Segment Start: EXERCISE INPUT
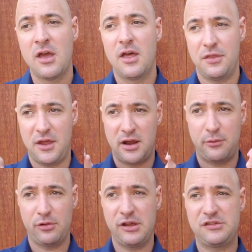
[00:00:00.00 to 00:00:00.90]
And then I
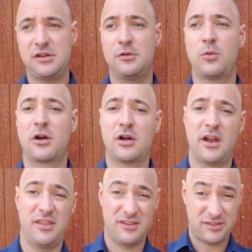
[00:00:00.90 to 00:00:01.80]
release you to work on
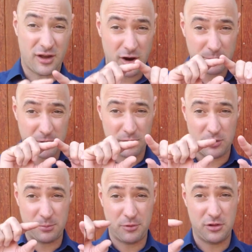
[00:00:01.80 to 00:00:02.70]
it. This is the hard part where
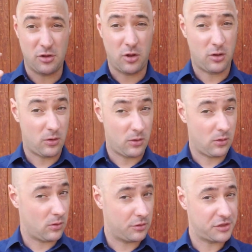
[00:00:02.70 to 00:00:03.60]
you're putting the
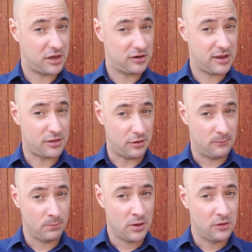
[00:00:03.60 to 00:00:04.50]
whole thing together.
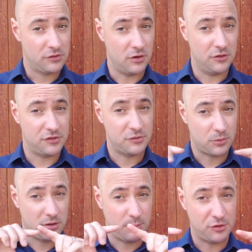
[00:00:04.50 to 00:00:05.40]
So this is
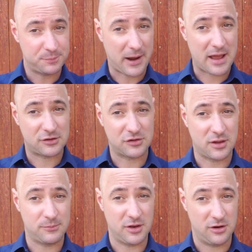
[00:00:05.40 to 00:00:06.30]
where the most practice
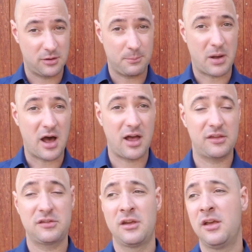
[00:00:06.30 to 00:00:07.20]
comes in. You're going to
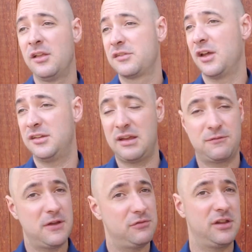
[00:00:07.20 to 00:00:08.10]
pause. It's going to take
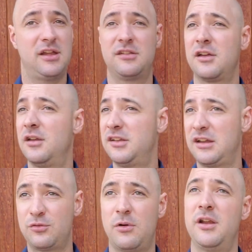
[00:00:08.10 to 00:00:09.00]
15. It's going to take
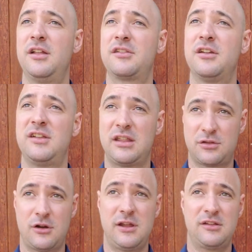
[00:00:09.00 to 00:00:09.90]
20. It's going to take
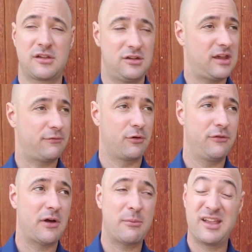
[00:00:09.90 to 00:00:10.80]
30. It's going to take
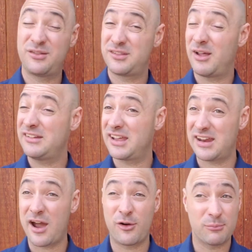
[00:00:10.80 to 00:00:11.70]
45 minutes. It might take an
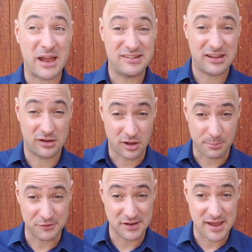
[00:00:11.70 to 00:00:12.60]
hour. It might take a couple
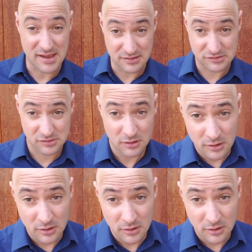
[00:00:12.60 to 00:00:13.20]
days.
Segment End: EXERCISE INPUT
*TASK INSTRUCTIONS*
Restate the entries word for word, though any image they contain should not appear.

*THE COMPLETED TASK*
[00:00:00.00 to 00:00:00.90]
And then I
[00:00:00.90 to 00:00:01.80]
release you to work on
[00:00:01.80 to 00:00:02.70]
it. This is the hard part where
[00:00:02.70 to 00:00:03.60]
you're putting the
[00:00:03.60 to 00:00:04.50]
whole thing together.
[00:00:04.50 to 00:00:05.40]
So this is
[00:00:05.40 to 00:00:06.30]
where the most practice
[00:00:06.30 to 00:00:07.20]
comes in. You're going to
[00:00:07.20 to 00:00:08.10]
pause. It's going to take
[00:00:08.10 to 00:00:09.00]
15. It's going to take
[00:00:09.00 to 00:00:09.90]
20. It's going to take
[00:00:09.90 to 00:00:10.80]
30. It's going to take
[00:00:10.80 to 00:00:11.70]
45 minutes. It might take an
[00:00:11.70 to 00:00:12.60]
hour. It might take a couple
[00:00:12.60 to 00:00:13.20]
days.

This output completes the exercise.